→ Task details: Word for word, reproduce each line of the data below, omitting every image.

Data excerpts
........

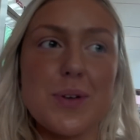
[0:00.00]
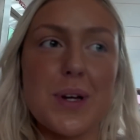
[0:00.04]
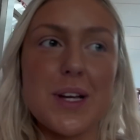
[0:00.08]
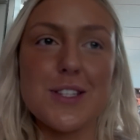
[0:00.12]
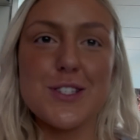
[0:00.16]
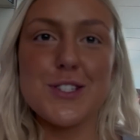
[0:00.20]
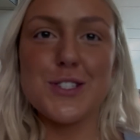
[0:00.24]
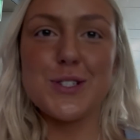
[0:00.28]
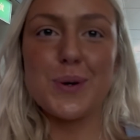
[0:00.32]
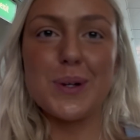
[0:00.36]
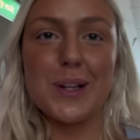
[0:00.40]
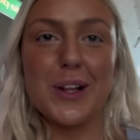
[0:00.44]
need
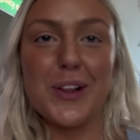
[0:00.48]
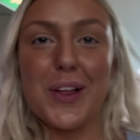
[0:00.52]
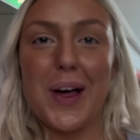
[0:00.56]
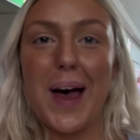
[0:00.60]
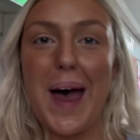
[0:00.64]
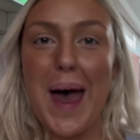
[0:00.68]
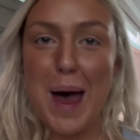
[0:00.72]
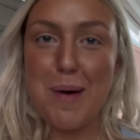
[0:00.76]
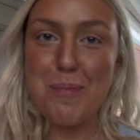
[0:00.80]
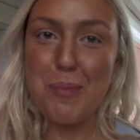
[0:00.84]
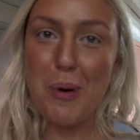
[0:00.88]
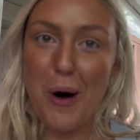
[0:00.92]
to do a little
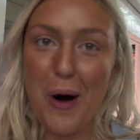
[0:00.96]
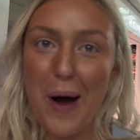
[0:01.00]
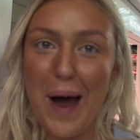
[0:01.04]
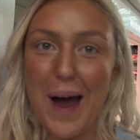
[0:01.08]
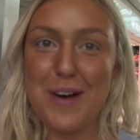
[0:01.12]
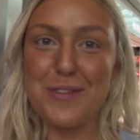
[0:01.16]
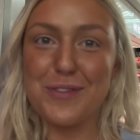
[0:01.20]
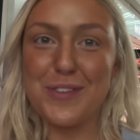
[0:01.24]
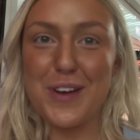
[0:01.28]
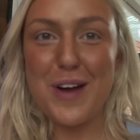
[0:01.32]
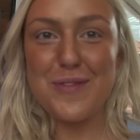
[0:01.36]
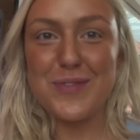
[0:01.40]
airport
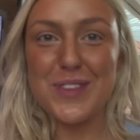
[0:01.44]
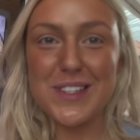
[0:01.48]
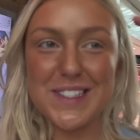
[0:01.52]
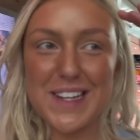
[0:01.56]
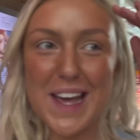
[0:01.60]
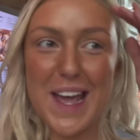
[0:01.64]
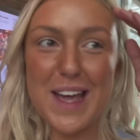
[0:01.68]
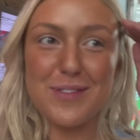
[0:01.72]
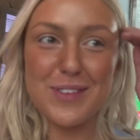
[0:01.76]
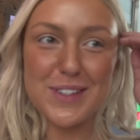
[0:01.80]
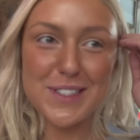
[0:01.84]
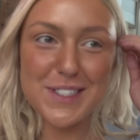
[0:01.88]
outfit of the
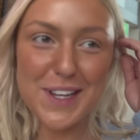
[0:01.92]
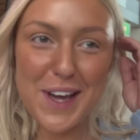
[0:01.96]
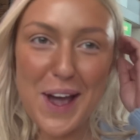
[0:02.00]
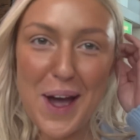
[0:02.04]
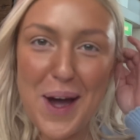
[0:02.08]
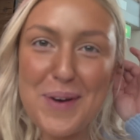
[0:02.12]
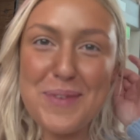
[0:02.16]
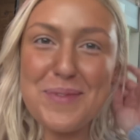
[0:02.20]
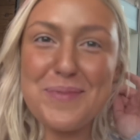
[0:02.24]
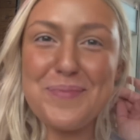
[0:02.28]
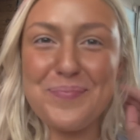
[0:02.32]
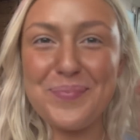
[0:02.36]
day
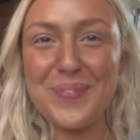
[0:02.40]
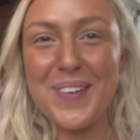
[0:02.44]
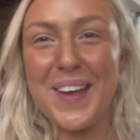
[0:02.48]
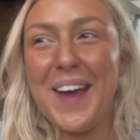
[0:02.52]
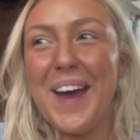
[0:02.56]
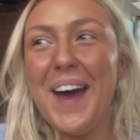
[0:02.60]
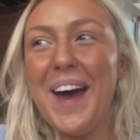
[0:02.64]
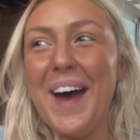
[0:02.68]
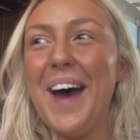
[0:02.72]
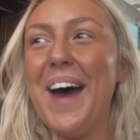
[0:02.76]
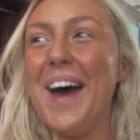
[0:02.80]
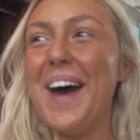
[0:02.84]
video,
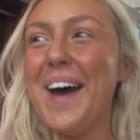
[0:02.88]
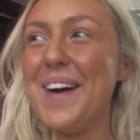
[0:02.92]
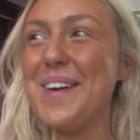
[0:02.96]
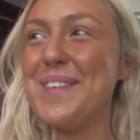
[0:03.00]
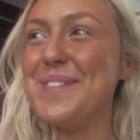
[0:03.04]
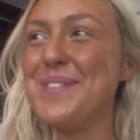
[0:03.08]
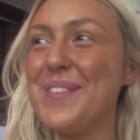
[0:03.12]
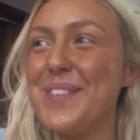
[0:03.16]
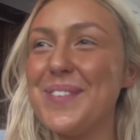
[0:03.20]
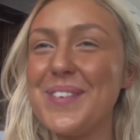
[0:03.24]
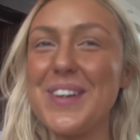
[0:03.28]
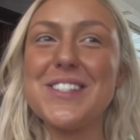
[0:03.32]

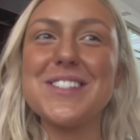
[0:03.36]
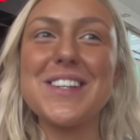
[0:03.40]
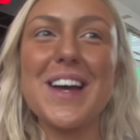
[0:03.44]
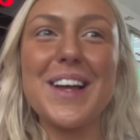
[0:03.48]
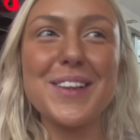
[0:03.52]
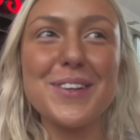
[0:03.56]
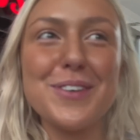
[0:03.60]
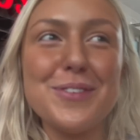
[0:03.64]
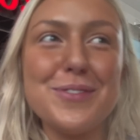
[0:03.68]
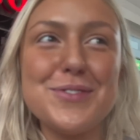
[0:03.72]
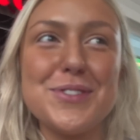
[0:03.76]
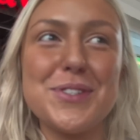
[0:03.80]
which I
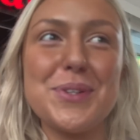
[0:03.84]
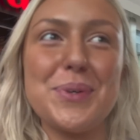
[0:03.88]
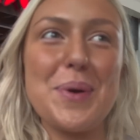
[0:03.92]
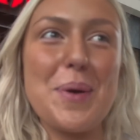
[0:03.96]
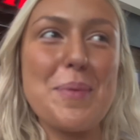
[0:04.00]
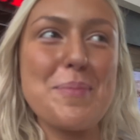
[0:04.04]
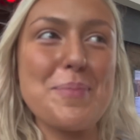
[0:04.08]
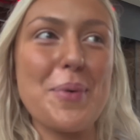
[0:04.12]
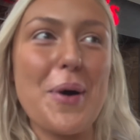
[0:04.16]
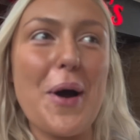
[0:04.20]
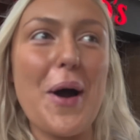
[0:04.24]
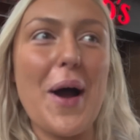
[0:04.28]
love
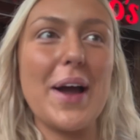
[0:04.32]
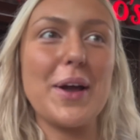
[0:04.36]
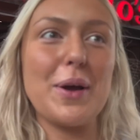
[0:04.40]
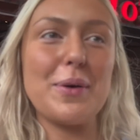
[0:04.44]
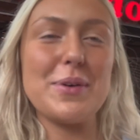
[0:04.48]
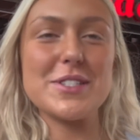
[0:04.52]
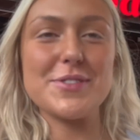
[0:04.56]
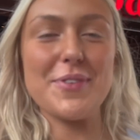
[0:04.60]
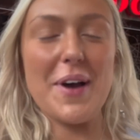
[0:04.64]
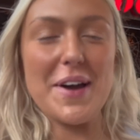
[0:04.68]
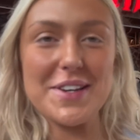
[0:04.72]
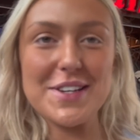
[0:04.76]
doing, but I
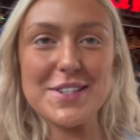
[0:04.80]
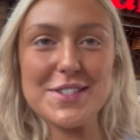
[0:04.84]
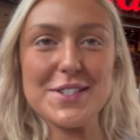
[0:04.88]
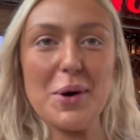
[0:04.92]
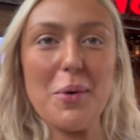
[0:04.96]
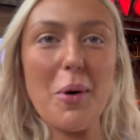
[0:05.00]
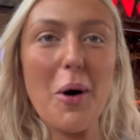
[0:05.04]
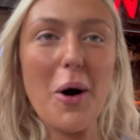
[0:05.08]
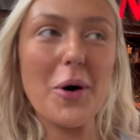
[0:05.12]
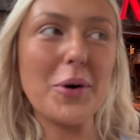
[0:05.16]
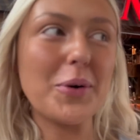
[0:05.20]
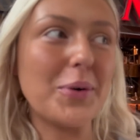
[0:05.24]
always find it
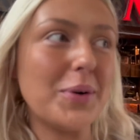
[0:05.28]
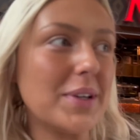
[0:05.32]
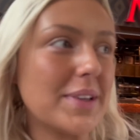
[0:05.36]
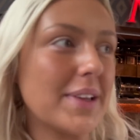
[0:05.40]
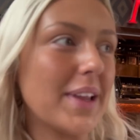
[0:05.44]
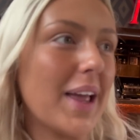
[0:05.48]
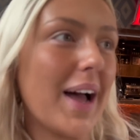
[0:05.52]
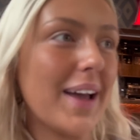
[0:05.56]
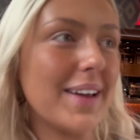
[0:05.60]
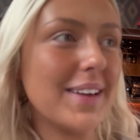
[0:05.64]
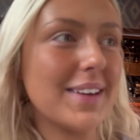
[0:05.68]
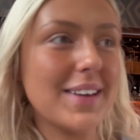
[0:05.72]
so awkward.
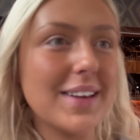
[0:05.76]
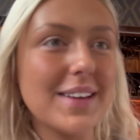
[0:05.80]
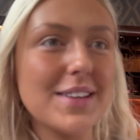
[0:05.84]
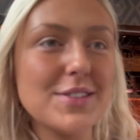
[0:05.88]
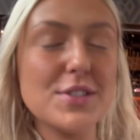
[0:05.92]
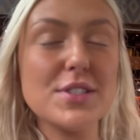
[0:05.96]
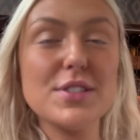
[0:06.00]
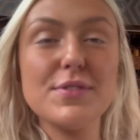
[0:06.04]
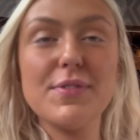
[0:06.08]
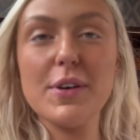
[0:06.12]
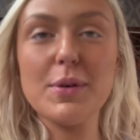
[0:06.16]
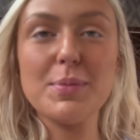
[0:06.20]
Like,
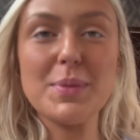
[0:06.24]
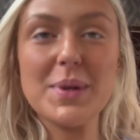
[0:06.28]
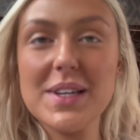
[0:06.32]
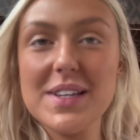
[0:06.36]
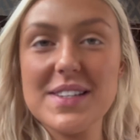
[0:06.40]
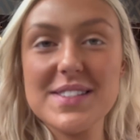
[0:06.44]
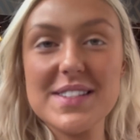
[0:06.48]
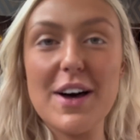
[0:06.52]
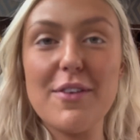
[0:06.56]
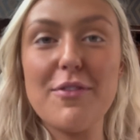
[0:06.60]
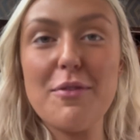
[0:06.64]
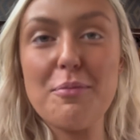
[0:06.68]
just filming
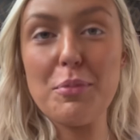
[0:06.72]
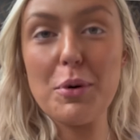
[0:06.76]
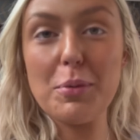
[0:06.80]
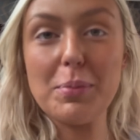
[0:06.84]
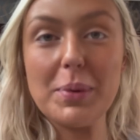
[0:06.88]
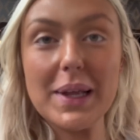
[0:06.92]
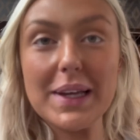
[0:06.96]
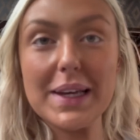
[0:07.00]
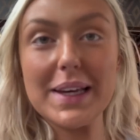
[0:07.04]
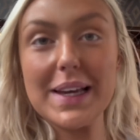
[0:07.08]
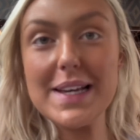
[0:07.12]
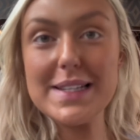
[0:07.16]
yourself in
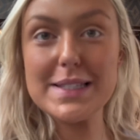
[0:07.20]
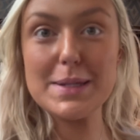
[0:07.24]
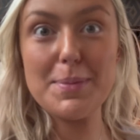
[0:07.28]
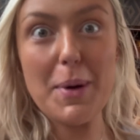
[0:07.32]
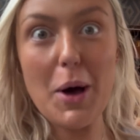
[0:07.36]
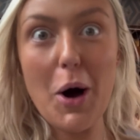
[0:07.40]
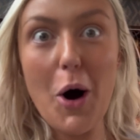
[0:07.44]
public is a bit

........

→ Written reply:
[0:00.00]
[0:00.04]
[0:00.08]
[0:00.12]
[0:00.16]
[0:00.20]
[0:00.24]
[0:00.28]
[0:00.32]
[0:00.36]
[0:00.40]
[0:00.44]
need
[0:00.48]
[0:00.52]
[0:00.56]
[0:00.60]
[0:00.64]
[0:00.68]
[0:00.72]
[0:00.76]
[0:00.80]
[0:00.84]
[0:00.88]
[0:00.92]
to do a little
[0:00.96]
[0:01.00]
[0:01.04]
[0:01.08]
[0:01.12]
[0:01.16]
[0:01.20]
[0:01.24]
[0:01.28]
[0:01.32]
[0:01.36]
[0:01.40]
airport
[0:01.44]
[0:01.48]
[0:01.52]
[0:01.56]
[0:01.60]
[0:01.64]
[0:01.68]
[0:01.72]
[0:01.76]
[0:01.80]
[0:01.84]
[0:01.88]
outfit of the
[0:01.92]
[0:01.96]
[0:02.00]
[0:02.04]
[0:02.08]
[0:02.12]
[0:02.16]
[0:02.20]
[0:02.24]
[0:02.28]
[0:02.32]
[0:02.36]
day
[0:02.40]
[0:02.44]
[0:02.48]
[0:02.52]
[0:02.56]
[0:02.60]
[0:02.64]
[0:02.68]
[0:02.72]
[0:02.76]
[0:02.80]
[0:02.84]
video,
[0:02.88]
[0:02.92]
[0:02.96]
[0:03.00]
[0:03.04]
[0:03.08]
[0:03.12]
[0:03.16]
[0:03.20]
[0:03.24]
[0:03.28]
[0:03.32]

[0:03.36]
[0:03.40]
[0:03.44]
[0:03.48]
[0:03.52]
[0:03.56]
[0:03.60]
[0:03.64]
[0:03.68]
[0:03.72]
[0:03.76]
[0:03.80]
which I
[0:03.84]
[0:03.88]
[0:03.92]
[0:03.96]
[0:04.00]
[0:04.04]
[0:04.08]
[0:04.12]
[0:04.16]
[0:04.20]
[0:04.24]
[0:04.28]
love
[0:04.32]
[0:04.36]
[0:04.40]
[0:04.44]
[0:04.48]
[0:04.52]
[0:04.56]
[0:04.60]
[0:04.64]
[0:04.68]
[0:04.72]
[0:04.76]
doing, but I
[0:04.80]
[0:04.84]
[0:04.88]
[0:04.92]
[0:04.96]
[0:05.00]
[0:05.04]
[0:05.08]
[0:05.12]
[0:05.16]
[0:05.20]
[0:05.24]
always find it
[0:05.28]
[0:05.32]
[0:05.36]
[0:05.40]
[0:05.44]
[0:05.48]
[0:05.52]
[0:05.56]
[0:05.60]
[0:05.64]
[0:05.68]
[0:05.72]
so awkward.
[0:05.76]
[0:05.80]
[0:05.84]
[0:05.88]
[0:05.92]
[0:05.96]
[0:06.00]
[0:06.04]
[0:06.08]
[0:06.12]
[0:06.16]
[0:06.20]
Like,
[0:06.24]
[0:06.28]
[0:06.32]
[0:06.36]
[0:06.40]
[0:06.44]
[0:06.48]
[0:06.52]
[0:06.56]
[0:06.60]
[0:06.64]
[0:06.68]
just filming
[0:06.72]
[0:06.76]
[0:06.80]
[0:06.84]
[0:06.88]
[0:06.92]
[0:06.96]
[0:07.00]
[0:07.04]
[0:07.08]
[0:07.12]
[0:07.16]
yourself in
[0:07.20]
[0:07.24]
[0:07.28]
[0:07.32]
[0:07.36]
[0:07.40]
[0:07.44]
public is a bit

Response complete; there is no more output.